At BIO, Massachusetts Governor Deval Patrick, Israel's Office of the Chief Scientist, and the U.S.-Israel Science and Technology Foundation together with three Massachusetts economic development agencies unveiled a $2 million collaboration to support commercialization of technology in the life sciences, clean energy, and technology industries.
The new Massachusetts-Israel Innovation Partnership (MIIP) centers around a joint solicitation for industrial R&D collaborations between Massachusetts and Israeli companies, with parallel funding for R&D expenses for each participating company derived from its own state.
The Israeli government has historically taken an active role in supporting life science R&D in the country, including the establishment of a dedicated government-based biotechnology venture capital fund to accelerate the growth of the industry.
David Miron-Wapner, executive director of the U.S.-Israel Science & Technology Commission, also highlighted the Kamin program launched earlier this year by the Office of the Chief Scientist, which provided research grants to scientists at academic and research institutions and hospitals to support applied R&D with promise for commercialization.
“That's where the pipeline starts,” said Miron-Wapner, and that is a period between basic research and industry involvement traditionally plagued by a shortage of funding.
Attracting top researchers, established and startup biotech companies, technical services providers, and venture funding and international investors to a region requires piecing together not only a host of tangible factors—including a robust infrastructure of academic institutions and public and private research organizations, state and local government incentives, policy, and funding support, as well as bioparks, incubators, and hospitals to support translational and clinical R&D, but also intangible factors.
Among these, Victor Perton, Commissioner to the Americas of the State Government of Victoria (Australia), highlights quality of living, collegiality, and the café (not to mention pub) culture that defines Melbourne, Victoria's capital city. The café culture “builds relationships and trust,” said Perton.
Stella Clark, Ph.D., CEO of The Bio21 Cluster, a collaborative network of biomedical and biotech research organizations in Victoria, cites the physical proximity factor in Melbourne as a key advantage for young scientists and entrepreneurs, who do not have far to go to link up with a colleague or have a chance encounter with a potential collaborator or investor.
The network of academic institutions, hospitals, research centers, and companies contributes to approximately 15,000 researchers within a 1.5 square kilometer area that is situated about a half mile from the financial center of Melbourne, according to Dr. Clark.
Furthermore, the tax burden in Melbourne is about 88% lower compared to the U.S. in general, Perton noted. He also pointed to a “friendly visa system” that makes it easy for scientists to visit and participate in research programs as another benefit of doing business in Australia. Additionally, “we have solved the problem of informed consent across state borders.”
During the first quarter of 2011, biotechnology companies across Australia achieved their highest-ever market capitalization, totaling A$25.8 billion ($28 billion)—a 5% increase for the quarter—according to government statistics.
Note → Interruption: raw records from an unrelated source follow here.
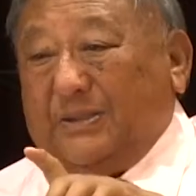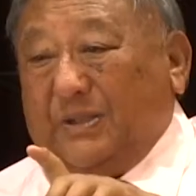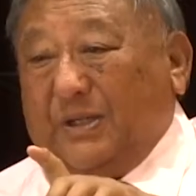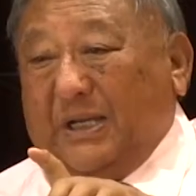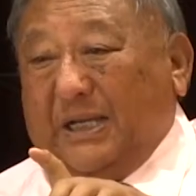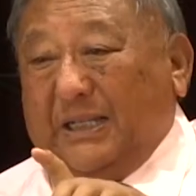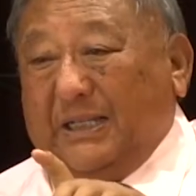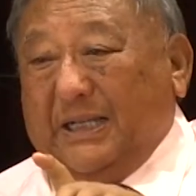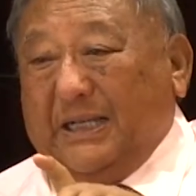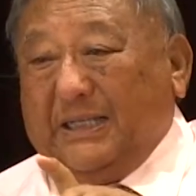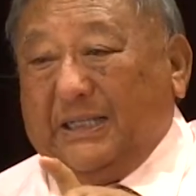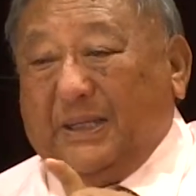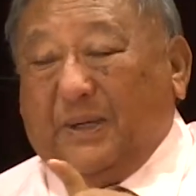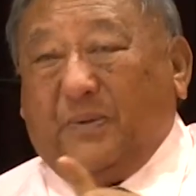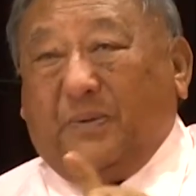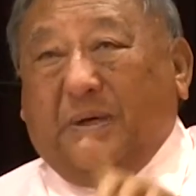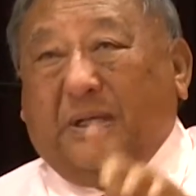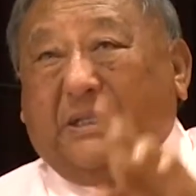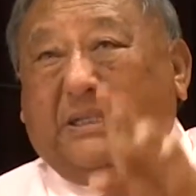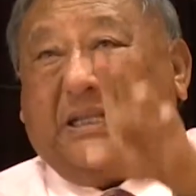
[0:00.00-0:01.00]
saw another
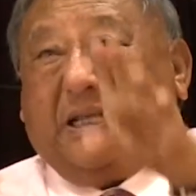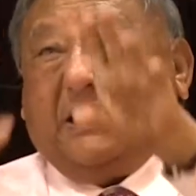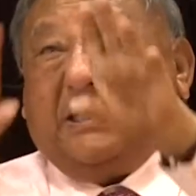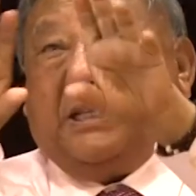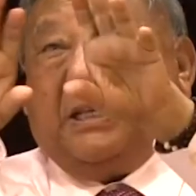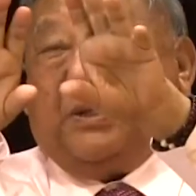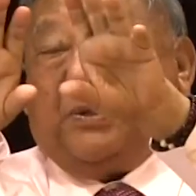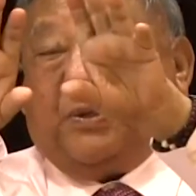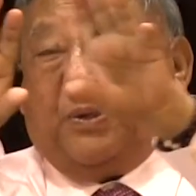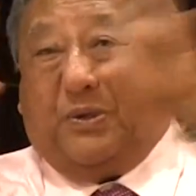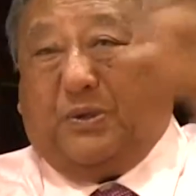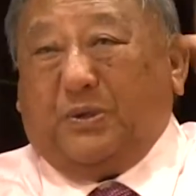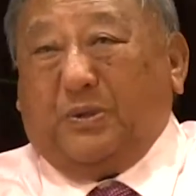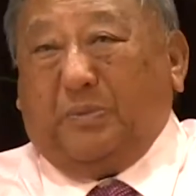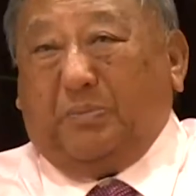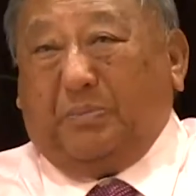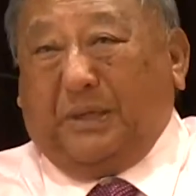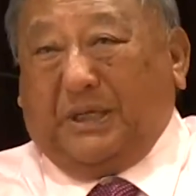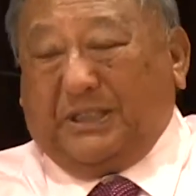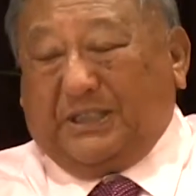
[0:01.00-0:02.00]
one, then they showed the
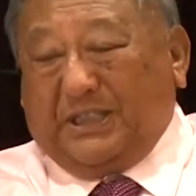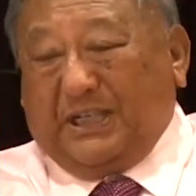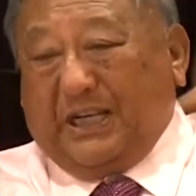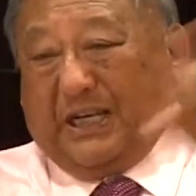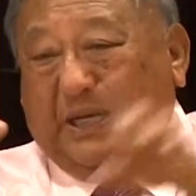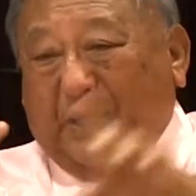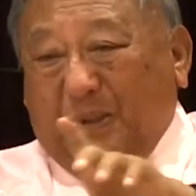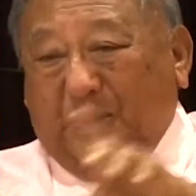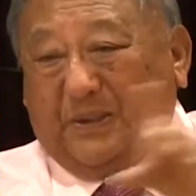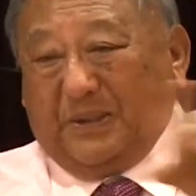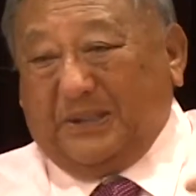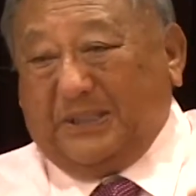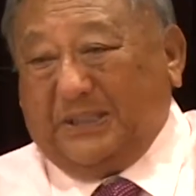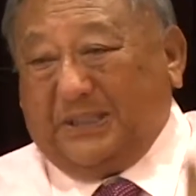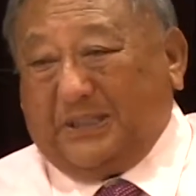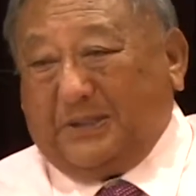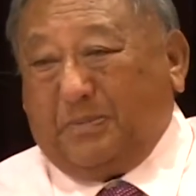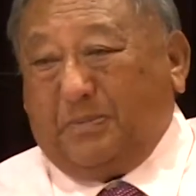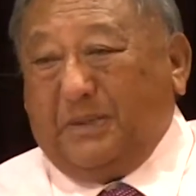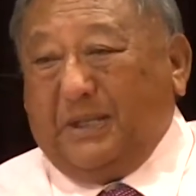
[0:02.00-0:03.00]
picture how it's
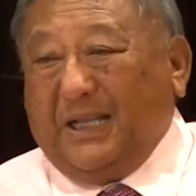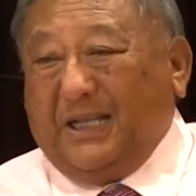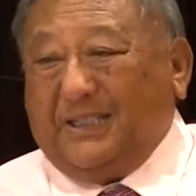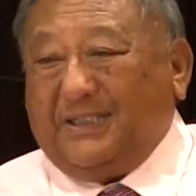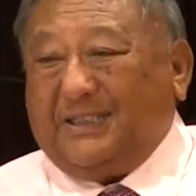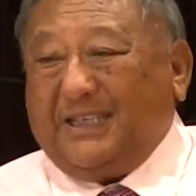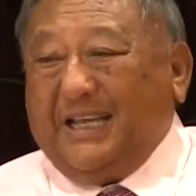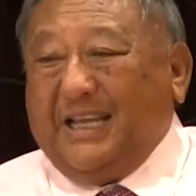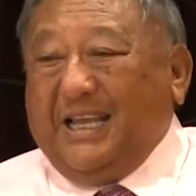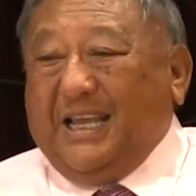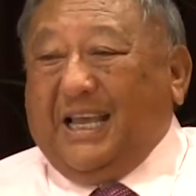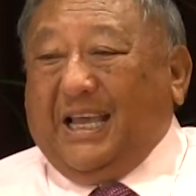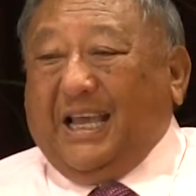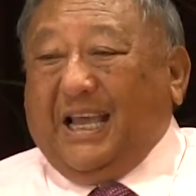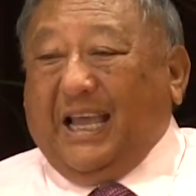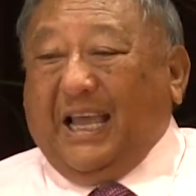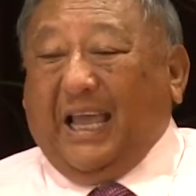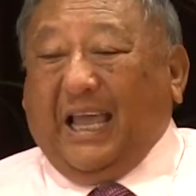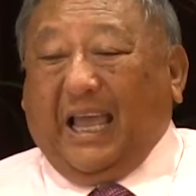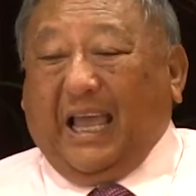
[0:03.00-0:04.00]
split
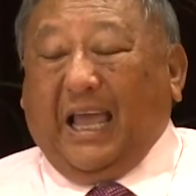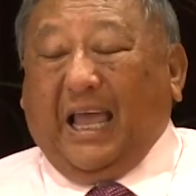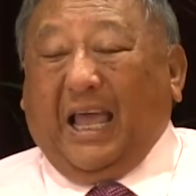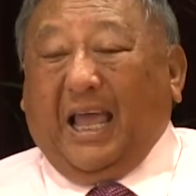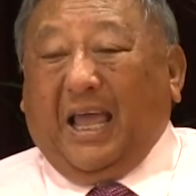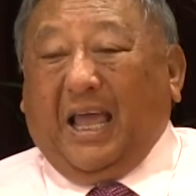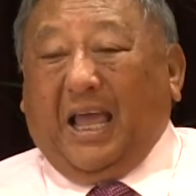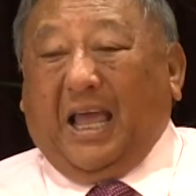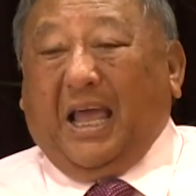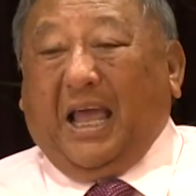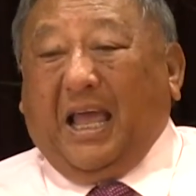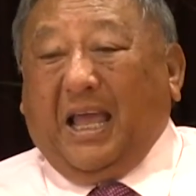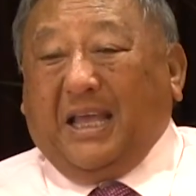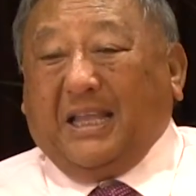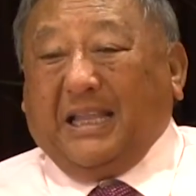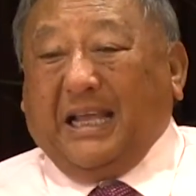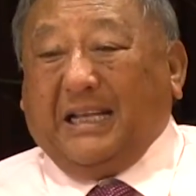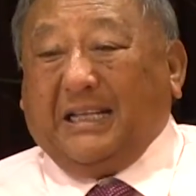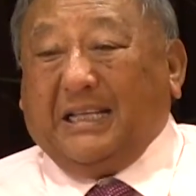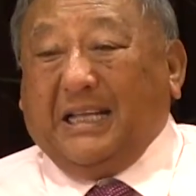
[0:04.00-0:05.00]

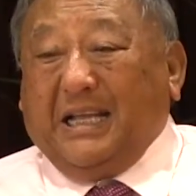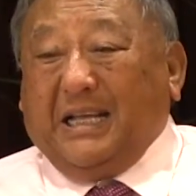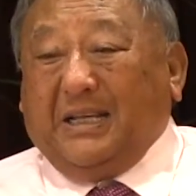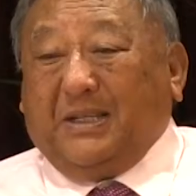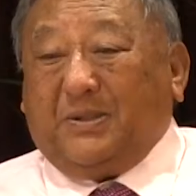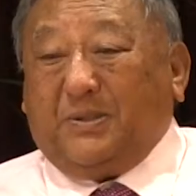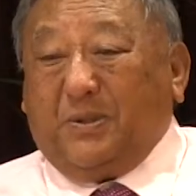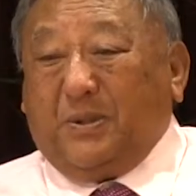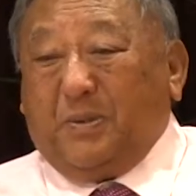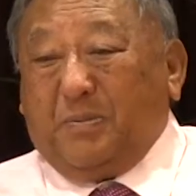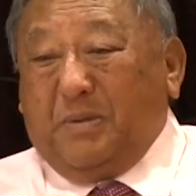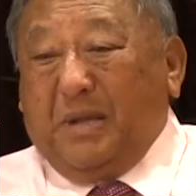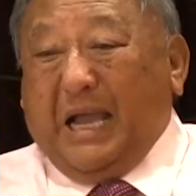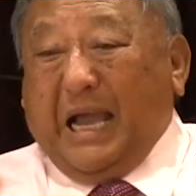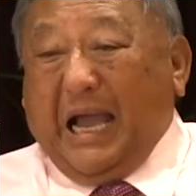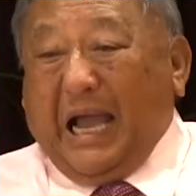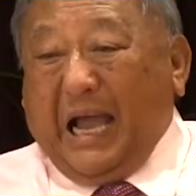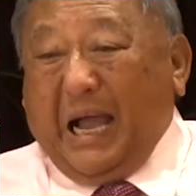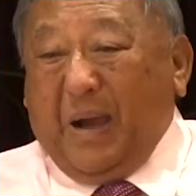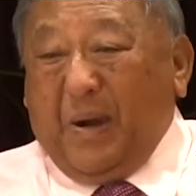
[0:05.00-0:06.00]
that took me an
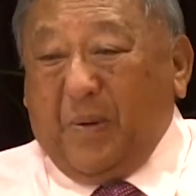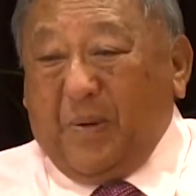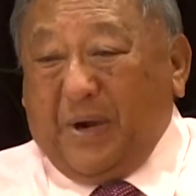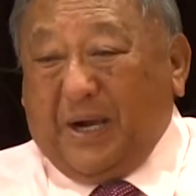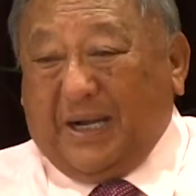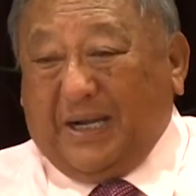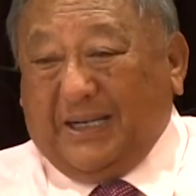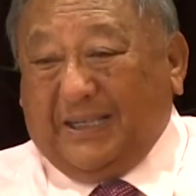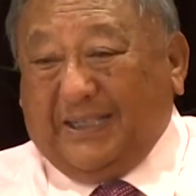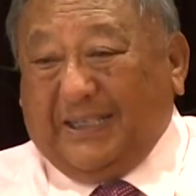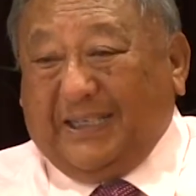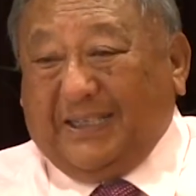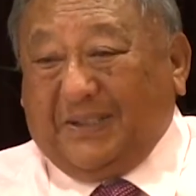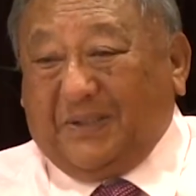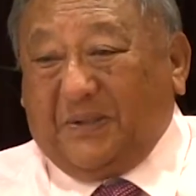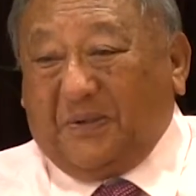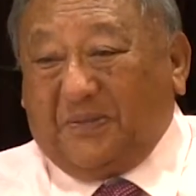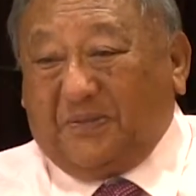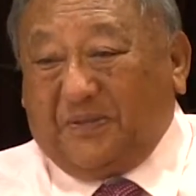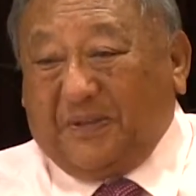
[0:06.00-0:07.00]
hour
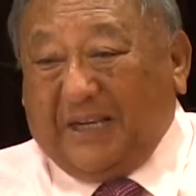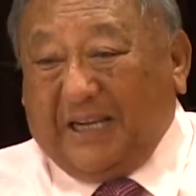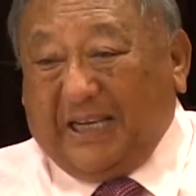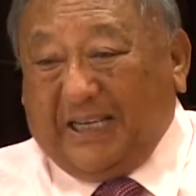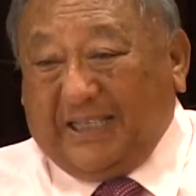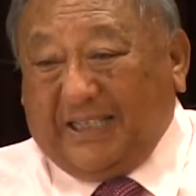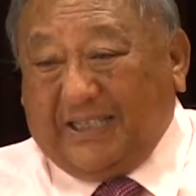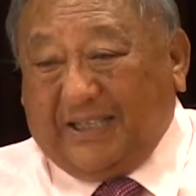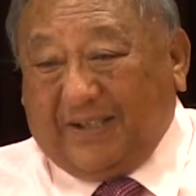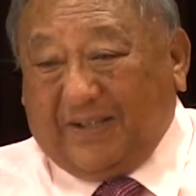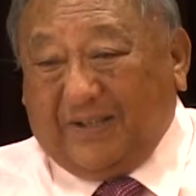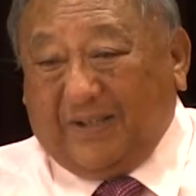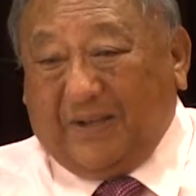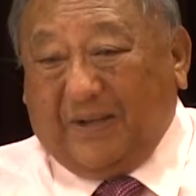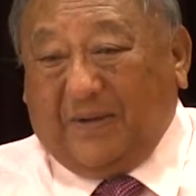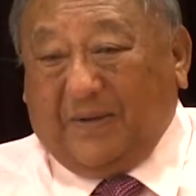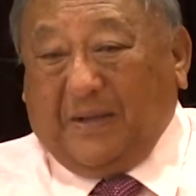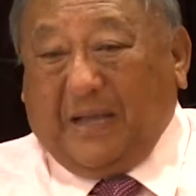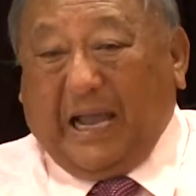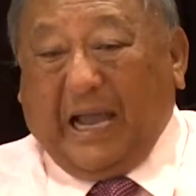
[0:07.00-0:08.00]
to find, you know.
Although the state of Victoria's population accounts for about 25% of Australia's total, it receives about 40% of government R&D funding. Perton attributes much of the successful growth of the biotech industry in the region to the Melbourne government's long-standing support of infrastructure development.
Its “if you build it they will come” mentality has been a success. Key elements of the infrastructure in place to support biotech and life science innovation in Victoria include the Victorian Platform Technologies Network, the Victorian Life Sciences Computation Initiative (a life science supercomputing center supported in part by IBM) located at the University of Melbourne, the Melbourne Center for Nanofabrication, and the Victorian Centre for Advanced Materials Manufacturing.
Effective July 1, Melbourne adopted a new $1.8 billion R&D tax credit system intended to benefit primarily subsidiaries of foreign-owned firms, small-to-medium sized entities, startups, and incubator companies.
Under the new system, companies with turnover of less than A$20 million ($21.7 million) will be eligible for a 45% refundable tax credit. For companies posting a tax loss, the government will provide an up-front cash refund of 45% for eligible R&D activities. Large companies can also qualify for a nonrefundable tax credit.
In July, the Victorian government announced a 33% funding increase to support the Medical Research Commercialisation Fund over the next four years, a venture fund that invests in early-stage medical research with demonstrated commercial potential.
Additionally, under construction in Melbourne is a billion dollar cancer center funded jointly by the Victorian and Australian governments.